Domestic Sewing on Youngstown Road in Warren also has been making masks for health care workers, and Dr. Bob Naples, Jr., a family doctor in Cortland, put out a plea to locals to help make masks out of high-quality filter material he purchased.
“Simply put, there are currently not enough effective masks for health care workers. This week I have had a pharmacist, a respiratory therapist, a nursing home administrator and other local physicians ask if I had any spare masks. I have just enough for our staff with a few extras,” reads a message from Naples on his website. “As health care providers, we have to balance helping others with protecting ourselves. We will do anything to help people, will you help us protect ourselves?”
Information about Naples’ initiative can be found on the Facebook page Medical Mask Volunteers Of Trumbull County — a group that already is 86 members strong.
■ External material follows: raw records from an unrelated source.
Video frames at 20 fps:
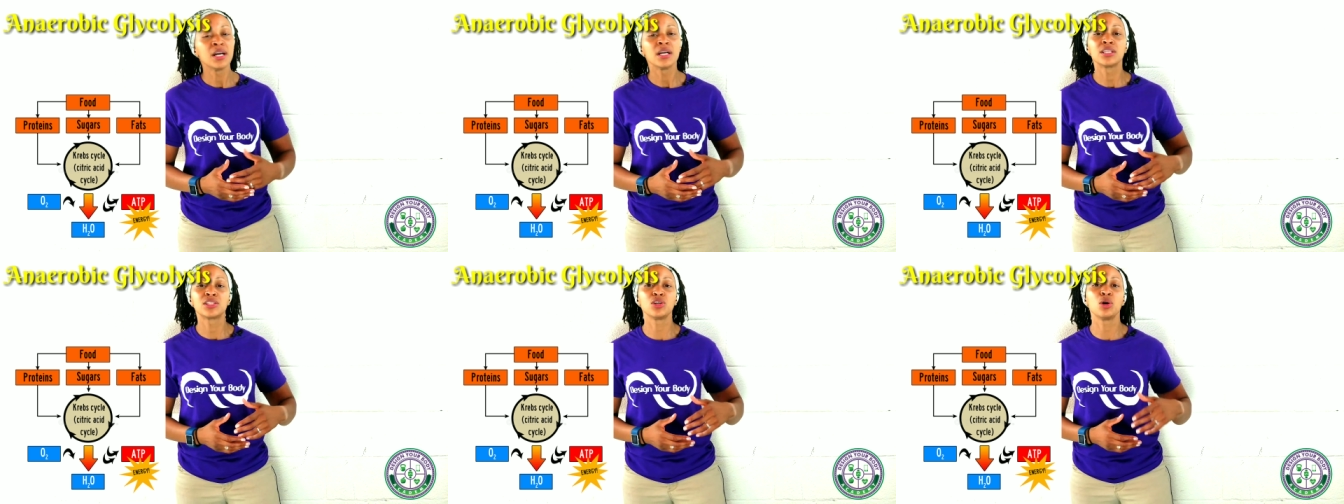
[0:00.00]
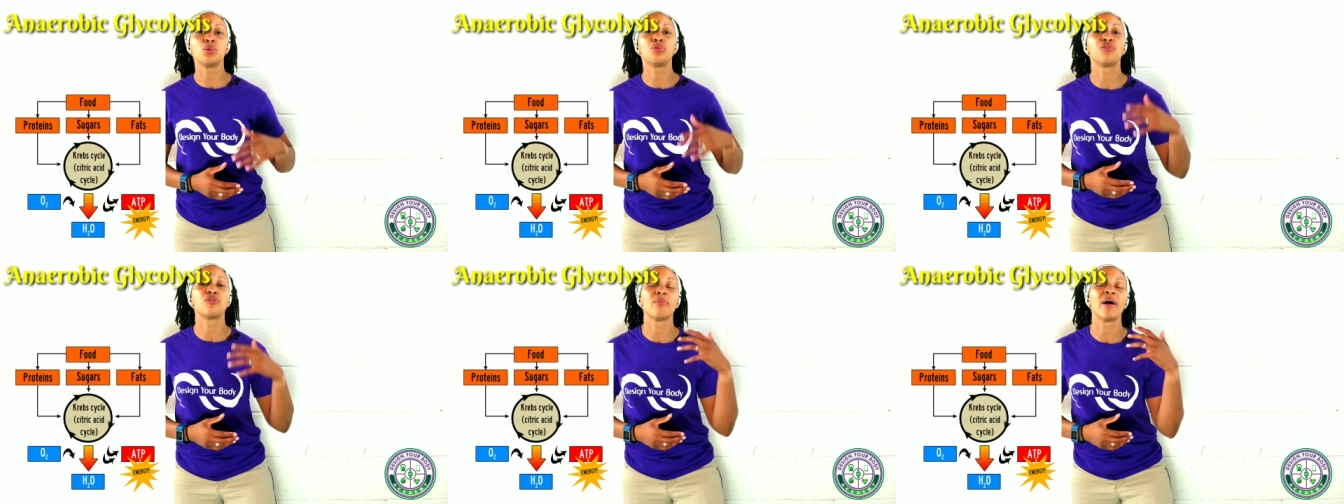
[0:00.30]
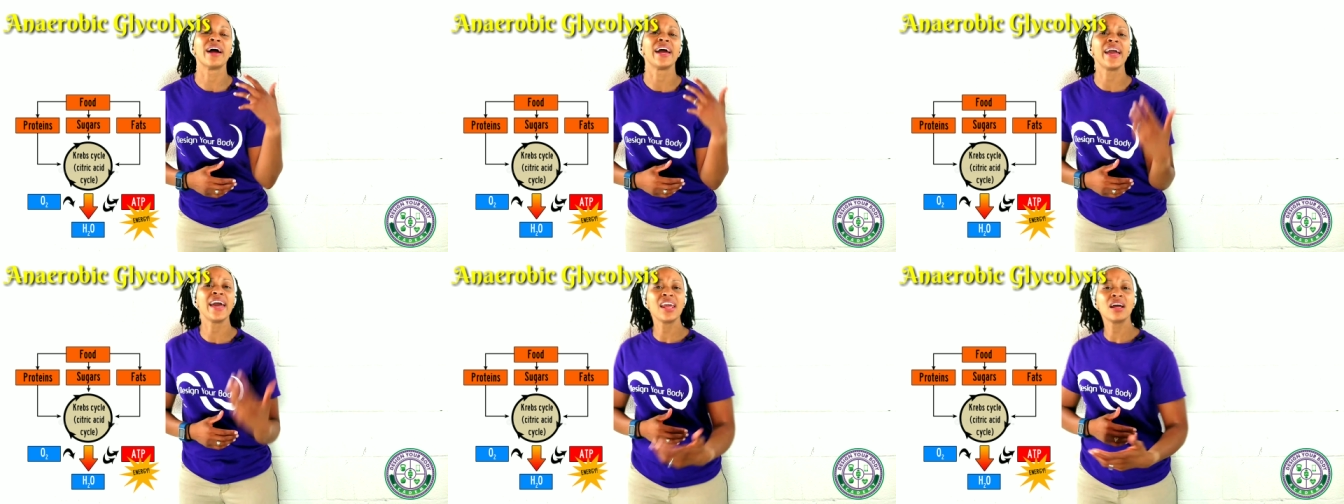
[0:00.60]
So for
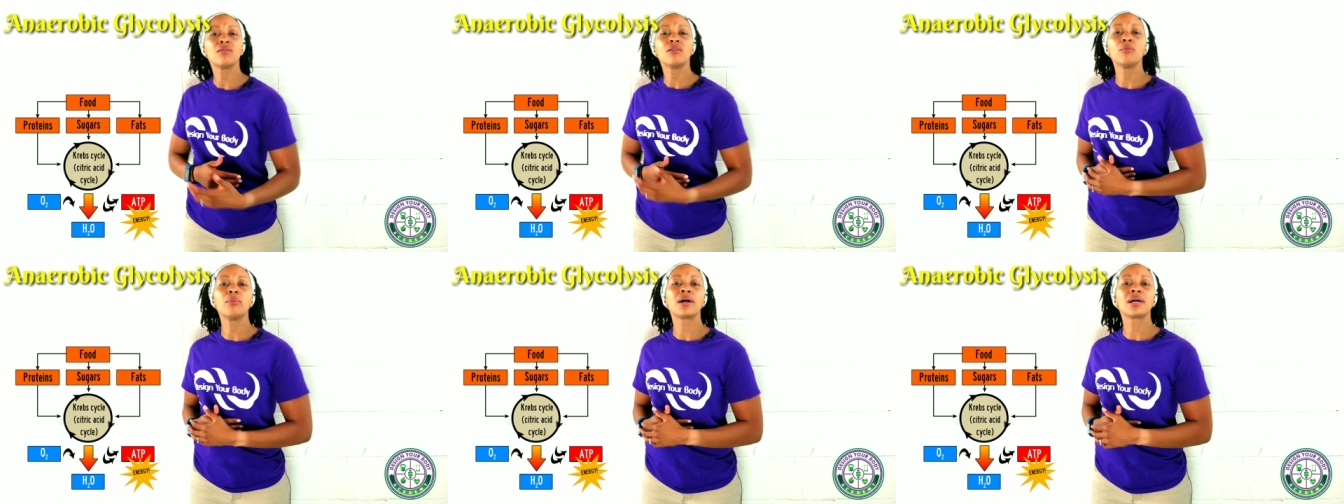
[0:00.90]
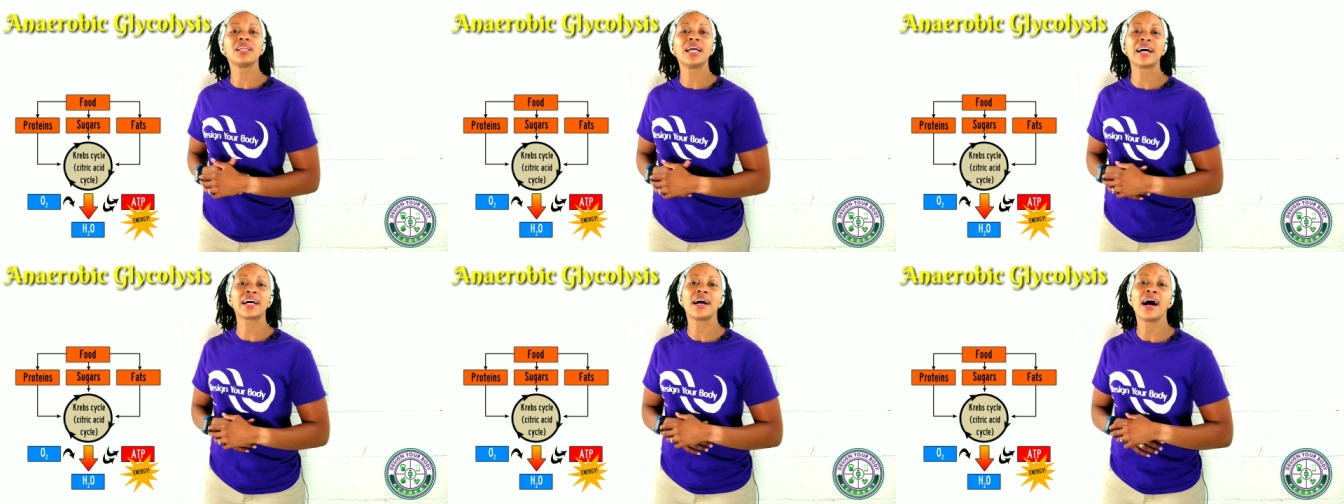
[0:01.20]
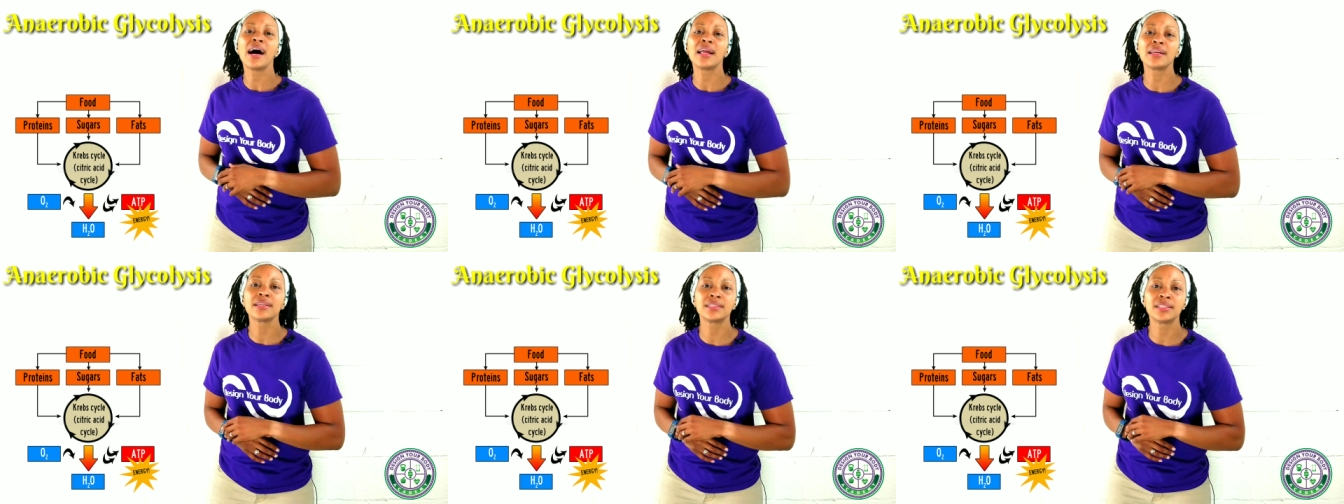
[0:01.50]
my anaerobic
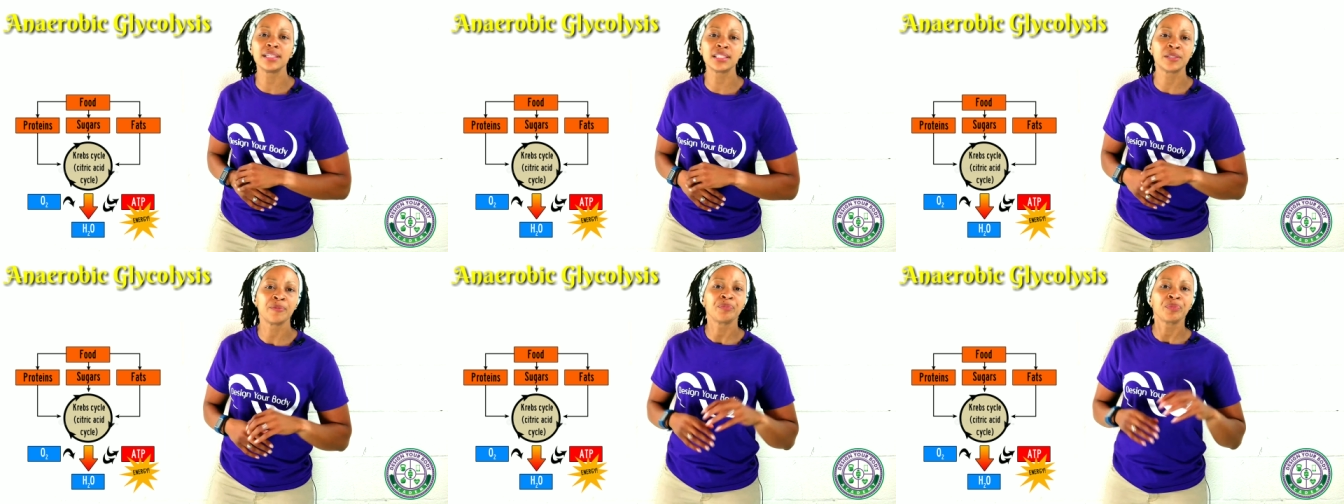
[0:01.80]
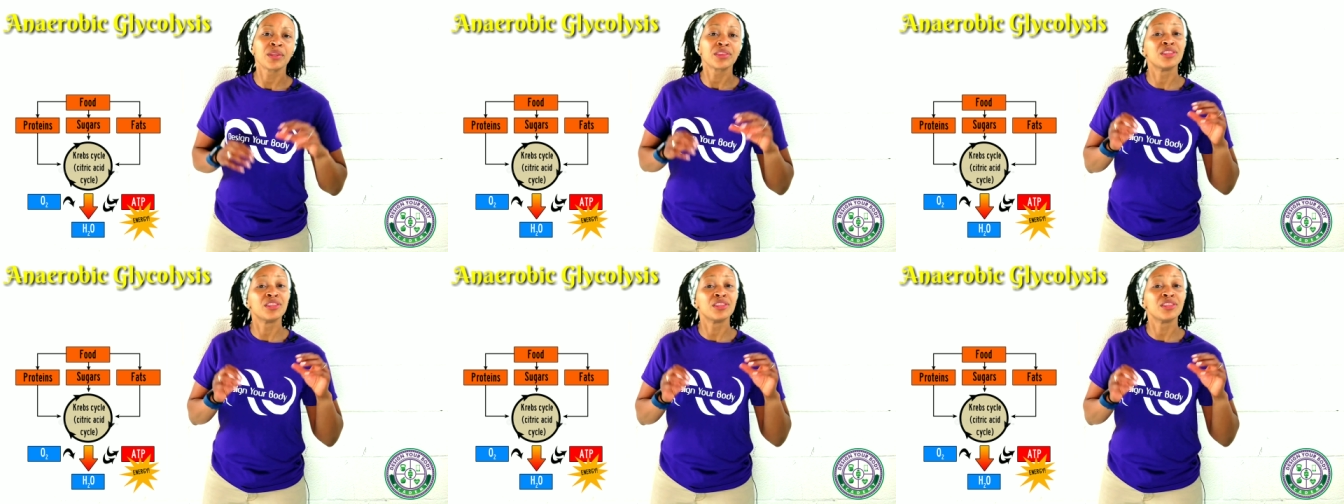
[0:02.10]
glycolysis,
Mancino said the largest percentage of the masks she personally has made have gone to the ICU at St. Elizabeth hospital facilities.
“I felt a moral responsibility to help when I became aware that the supply shortage was potentially placing front-line healthcare workers and their families at risk,” Mancino said.
She said she has been using a 1930s-era sewing machine and iron.
“Both pieces of equipment were born in another era where need was great, and common, ordinary people answered a call to help other people,” Mancino said. “History repeats itself, but that doesn’t always have to be a bad thing.”